Task directions
Starting at the line below holding "Video frames at 10" and stopping at the line holding "Verbatim transcript: yo", print every line exactly, both ends included, and leave the rest out.

*** Input ***

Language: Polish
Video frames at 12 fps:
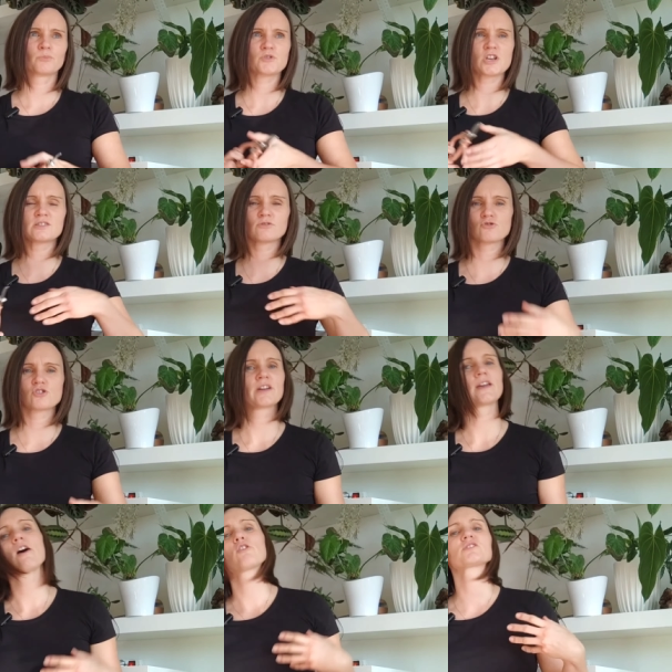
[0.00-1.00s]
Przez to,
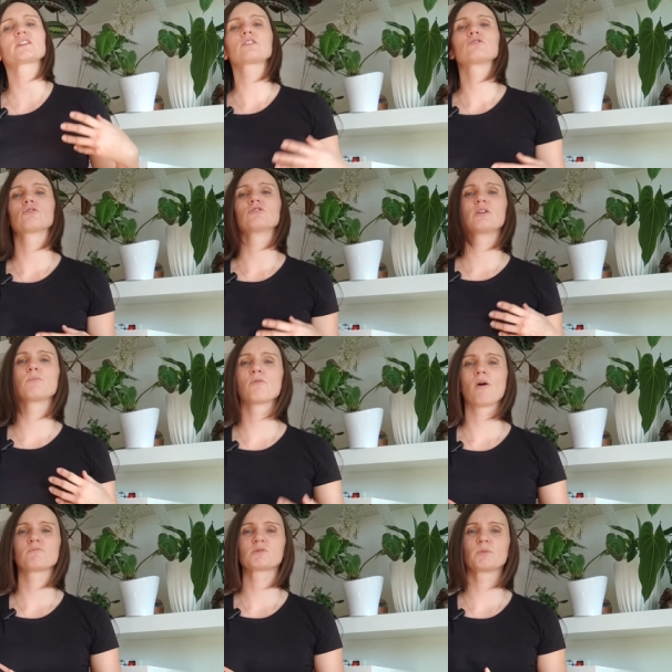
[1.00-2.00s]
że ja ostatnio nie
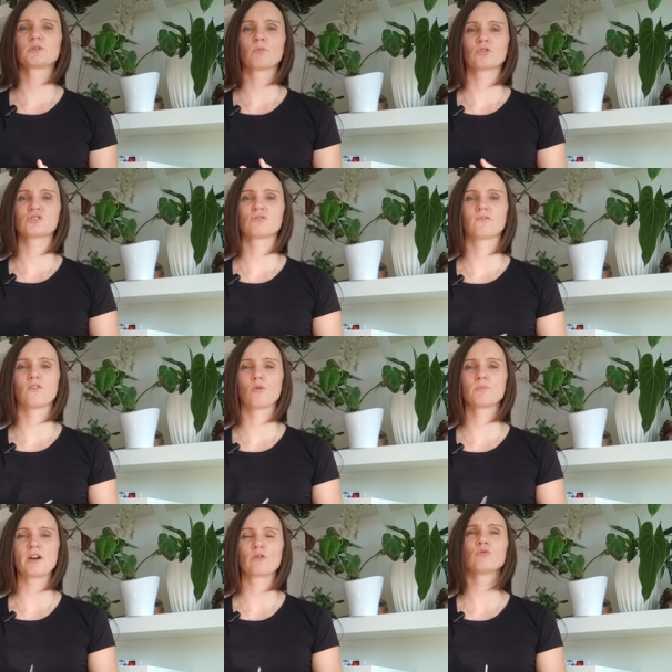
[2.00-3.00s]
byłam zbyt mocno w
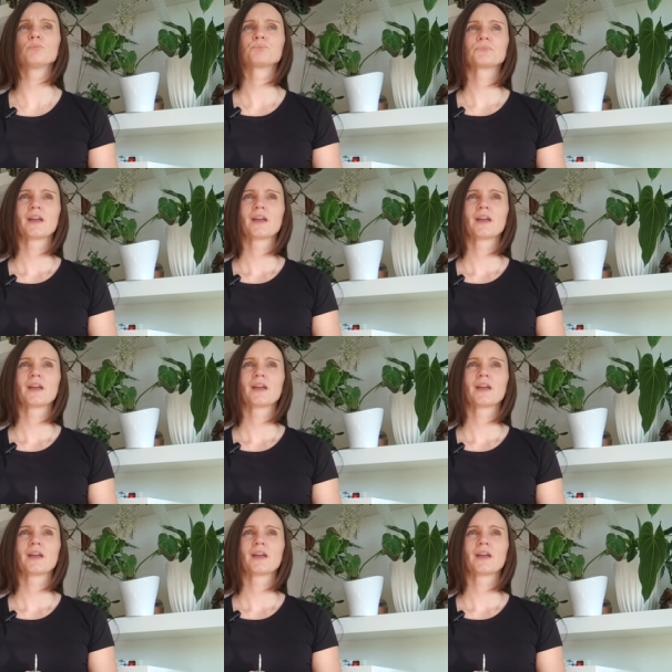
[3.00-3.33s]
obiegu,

*** End of Input ***
*** Input ***

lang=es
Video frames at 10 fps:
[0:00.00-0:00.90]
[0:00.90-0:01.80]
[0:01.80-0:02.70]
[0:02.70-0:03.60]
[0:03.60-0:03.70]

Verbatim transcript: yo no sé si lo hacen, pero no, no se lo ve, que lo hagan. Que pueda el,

*** End of Input ***

Exercise output
Video frames at 10 fps:
[0:00.00-0:00.90]
[0:00.90-0:01.80]
[0:01.80-0:02.70]
[0:02.70-0:03.60]
[0:03.60-0:03.70]

Verbatim transcript: yo no sé si lo hacen, pero no, no se lo ve, que lo hagan. Que pueda el,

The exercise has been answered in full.